Of course, there’s no such thing as a sure bet when it comes to postseason baseball. That’s more or less what Astros’ manager A.J. Hinch had to say after the game, telling reporters that he had envisioned a quick three outs from his closer as they tried to pull back from the brink of elimination. “We didn’t have the luxury of limping into that inning,” Hinch said. “We’ve seen how these guys can explode in these innings.”

It’s not difficult to recall the Yankees’ explosive drive in the eighth inning of Game 4, when they exploited the holes in Houston’s ‘pen and evened the series with Gary Sanchez‘s go-ahead double off of Giles. Back home in Minute Maid Park, however, there was a slightly different feel to the eighth and ninth innings of Game 6. Jose Altuve led off the eighth with a solo home run, followed by Alex Bregman‘s two-run double and Evan Gattis‘ sac fly. In the ninth, Giles labored through a 23-pitch outing to lock down the win, handing out a base hit and a seven-pitch walk before eventually whiffing Chase Headley on three straight pitches for the last out.

So, while Hinch’s decision to lean on Giles in Game 6 may have felt wasteful, his concerns were not entirely unfounded.
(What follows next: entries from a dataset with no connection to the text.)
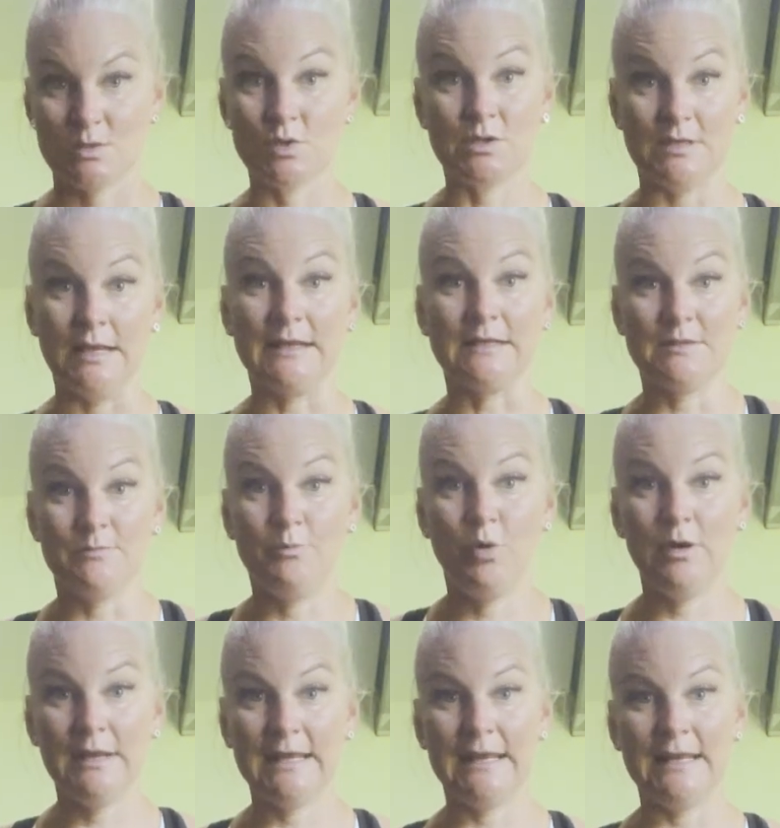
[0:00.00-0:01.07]
like
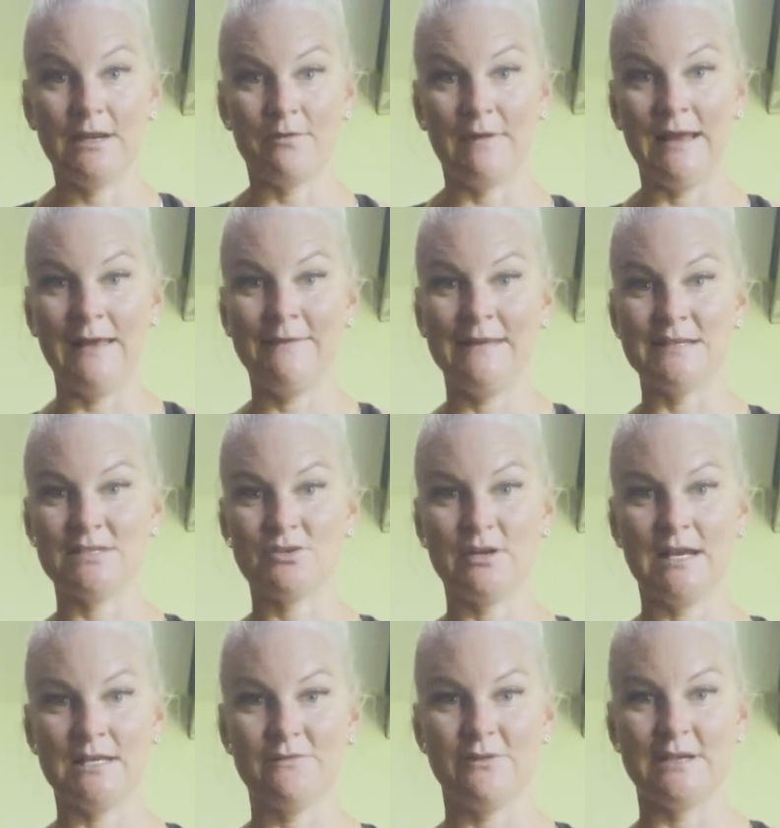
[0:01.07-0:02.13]
pulling in around these
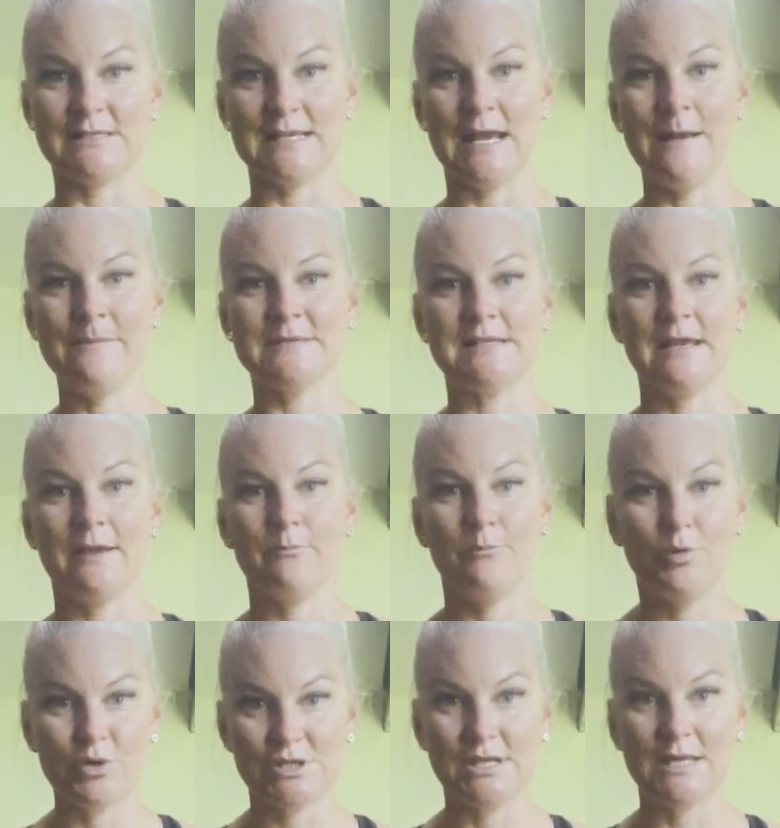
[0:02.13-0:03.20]
transverse abs,
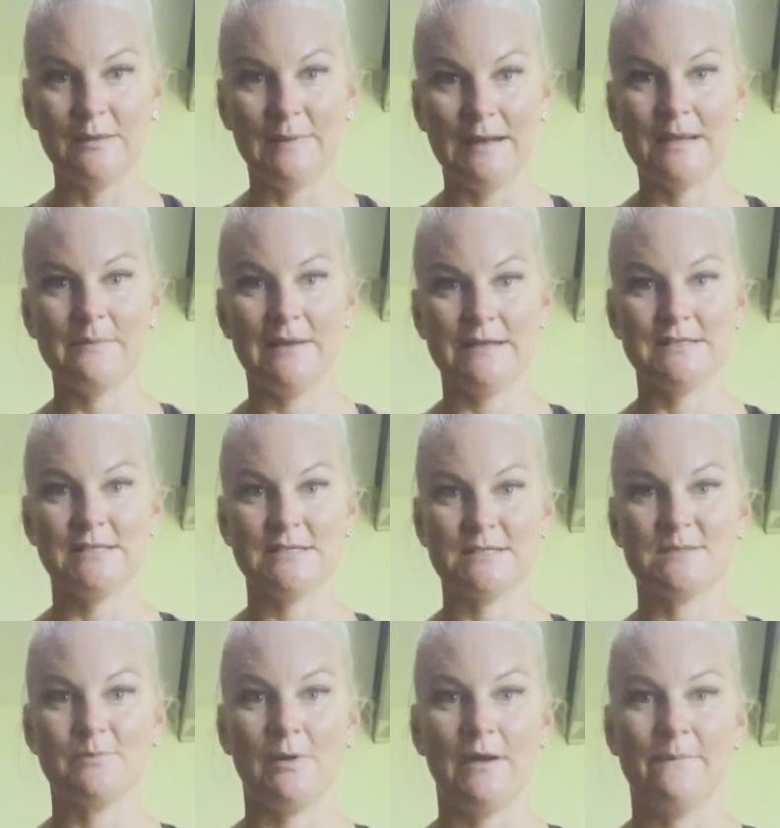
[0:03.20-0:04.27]
pushing your belly button to your
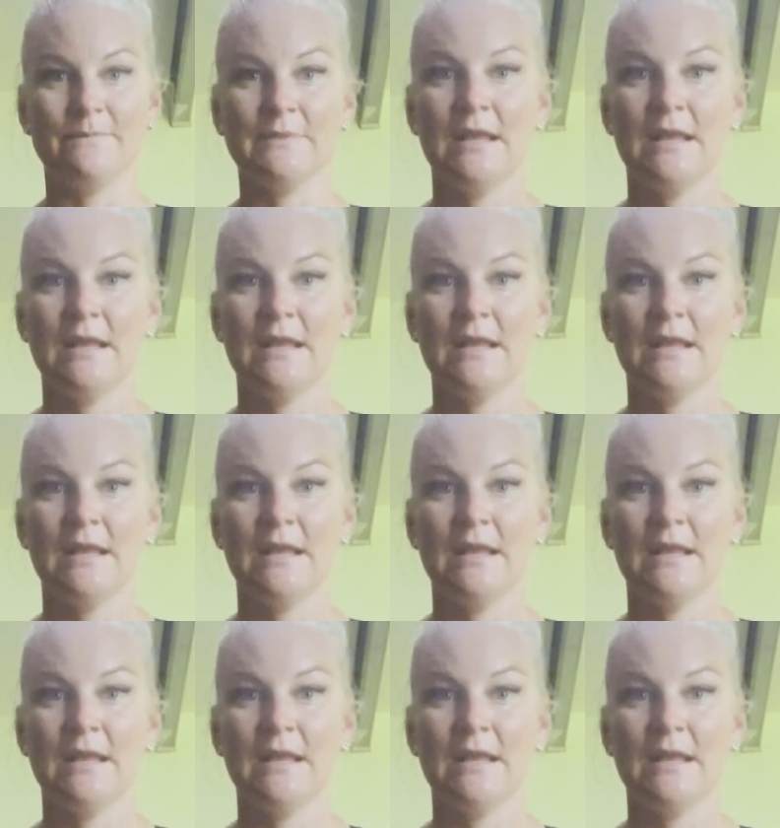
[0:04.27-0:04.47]
spine.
He’s prepared to roll with the same strategy during Saturday’s series finale, too, leaving nothing on the table as the Astros battle for their first World Series showdown since 2005. According to Dallas Keuchel, that means all hands on deck — except for Justin Verlander, whose four wins, 24 strikeouts and 1.46 postseason ERA have gotten the Astros as far as he could possibly be expected to take them. “No pitcher is going to be in the dugout,” said Keuchel. “They’re all going to be in the bullpen, myself included. Any way we can help out, we’re trying to get to the World Series, the same way the Yankees are, and that’s a nice feeling to have.”

Does that mean Giles will be available for a Game 7 appearance? Stranger things have happened. Joe Sheehan notes that the right-hander has pitched in back-to-back days 13 times this year, though he’s never thrown as many as 23 pitches on Day 1. Granted, he likely doesn’t have enough left in the tank for another 20+ pitch run on Saturday, but with the World Series on the line, any help he can offer will be invaluable.